We affirm the District Court in finding that Zimbabwe waived its sovereign immunity under the arbitration exception, but decline to address whether the implied waiver exception applies.

I.

A.

Subject to certain exceptions, Congress provided that foreign states are immune from the jurisdiction of the courts of the United States. 28 U.S.C. §§ 1604, 1605, 1607; see Saudi Arabia v. Nelson, 507 U.S. 349, 355 (1993); Samantar v. Yousuf, 560 U.S. 305, 313–14 (2010). There are two exceptions relevant to this case that can deem a sovereign’s immunity null—the arbitration exception under 28 U.S.C. § 1605(a)(6), and the waiver exception under 28 U.S.C. § 1605(a)(1). The arbitration exception provides that a foreign state shall not be immune from the jurisdiction of federal and state courts of the U.S. in any case:

in which the action is brought . . . to confirm an award made pursuant to . . . an agreement to arbitrate, if . . . the agreement or award is or may be governed by a treaty or other international agreement in force for the United States calling for the recognition and enforcement of arbitral awards.

28 U.S.C. § 1605(a)(6).

The “treaty or other international agreement” relevant to this case is the ICSID Convention, 2 “a multilateral convention designed to promote international investment.” Valores Mundiales, S.L. v. Bol. Republic of Venez., Ministerio del Poder Popular Para Relaciones Exteriores, 87 F.4th 510, 513 (D.C. Cir. 2023); see ICSID Convention art. 25. The ICSID Convention’s purpose is to provide facilities for arbitration of investment disputes between contracting states to the Convention at the Convention Centre, located at the World Bank in Washington, D.C. ICSID Convention arts. 1–2. Zimbabwe, Germany, Switzerland, and the United States are all Signatory and Contracting States to the ICSID Convention.

After an arbitration tribunal issues a decision and award, a party bound by the award can request an annulment of the award for various reasons listed in ICSID Convention Article 52. If an arbitral award is not annulled, then the parties are bound and the award can be enforced by any contracting state to the ICSID Convention with a federal constitution. ICSID Convention arts. 53–54. Each contracting state is mandated to treat the arbitral award as if it were a final judgment of a court in the state or its constituent states. ICSID Convention art. 54(1).

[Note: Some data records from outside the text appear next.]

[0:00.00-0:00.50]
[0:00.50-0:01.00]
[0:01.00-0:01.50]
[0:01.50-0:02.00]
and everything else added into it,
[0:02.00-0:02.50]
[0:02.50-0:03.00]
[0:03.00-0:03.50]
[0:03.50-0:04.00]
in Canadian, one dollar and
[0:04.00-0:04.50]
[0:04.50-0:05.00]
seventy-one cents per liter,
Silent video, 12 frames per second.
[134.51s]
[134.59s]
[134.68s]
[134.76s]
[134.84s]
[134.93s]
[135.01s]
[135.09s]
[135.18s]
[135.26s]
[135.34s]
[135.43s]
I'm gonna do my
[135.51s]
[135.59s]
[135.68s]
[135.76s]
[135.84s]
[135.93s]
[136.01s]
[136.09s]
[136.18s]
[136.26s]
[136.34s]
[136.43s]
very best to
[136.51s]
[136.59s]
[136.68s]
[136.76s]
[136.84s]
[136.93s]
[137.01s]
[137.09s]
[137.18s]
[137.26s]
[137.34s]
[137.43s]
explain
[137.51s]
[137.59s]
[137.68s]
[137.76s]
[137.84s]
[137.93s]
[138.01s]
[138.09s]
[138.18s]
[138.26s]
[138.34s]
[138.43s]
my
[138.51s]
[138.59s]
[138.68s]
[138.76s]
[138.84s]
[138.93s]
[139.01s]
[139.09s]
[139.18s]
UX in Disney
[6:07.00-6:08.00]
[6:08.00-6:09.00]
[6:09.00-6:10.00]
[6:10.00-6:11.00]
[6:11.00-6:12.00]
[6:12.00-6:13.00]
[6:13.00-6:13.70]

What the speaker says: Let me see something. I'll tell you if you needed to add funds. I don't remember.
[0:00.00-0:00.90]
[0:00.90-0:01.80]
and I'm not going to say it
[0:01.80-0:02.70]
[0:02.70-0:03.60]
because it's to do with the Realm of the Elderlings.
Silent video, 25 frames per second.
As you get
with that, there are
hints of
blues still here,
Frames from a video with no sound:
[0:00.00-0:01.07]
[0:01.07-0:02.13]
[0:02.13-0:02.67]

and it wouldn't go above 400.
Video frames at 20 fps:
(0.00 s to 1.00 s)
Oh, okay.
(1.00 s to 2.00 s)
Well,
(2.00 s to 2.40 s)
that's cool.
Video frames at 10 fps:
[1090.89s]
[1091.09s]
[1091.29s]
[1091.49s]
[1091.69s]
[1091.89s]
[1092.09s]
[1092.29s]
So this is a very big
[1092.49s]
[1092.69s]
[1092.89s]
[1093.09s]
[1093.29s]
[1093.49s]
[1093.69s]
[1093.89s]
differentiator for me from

Accordingly, Congress gave effect to the United States’ obligations under the ICSID Convention with the enactment of 22 U.S.C. § 1650a. See Medellín v. Texas, 552 U.S. 491, 521– 22 (2008). The district courts have exclusive jurisdiction over ICSID award enforcement. 22 U.S.C. § 1650a(b). Under Section 1650a, an ICSID Convention award is given the same full faith and credit as if the award were a final judgement of a court of general jurisdiction. Id. § 1650a(a).

B.

Zimbabwe contends that the District Court misapplied the arbitration exception in denying its motions to dismiss. We review the District Court’s denial of Zimbabwe’s motions to dismiss de novo pursuant to 28 U.S.C. § 1292. See, e.g., Process & Indus. Devs. Ltd. v. Fed. Republic of Nigeria, 27 F.4th 771, 774 (D.C. Cir. 2022); Kilburn v. Socialist People’s Libyan Arab Jamahiriya, 376 F.3d 1123, 1126–27 (D.C. Cir. 2004).

To establish jurisdiction under the arbitration exception, a party must show: (1) an arbitration agreement; (2) an arbitration award; and, (3) a treaty governing award enforcement. Zhongshan Fucheng Indus. Inv. Co. Ltd v. Fed. Republic of Nigeria, 112 F.4th 1054, 1058 (D.C. Cir. 2024); NextEra Energy Glob. Holdings B.V. v.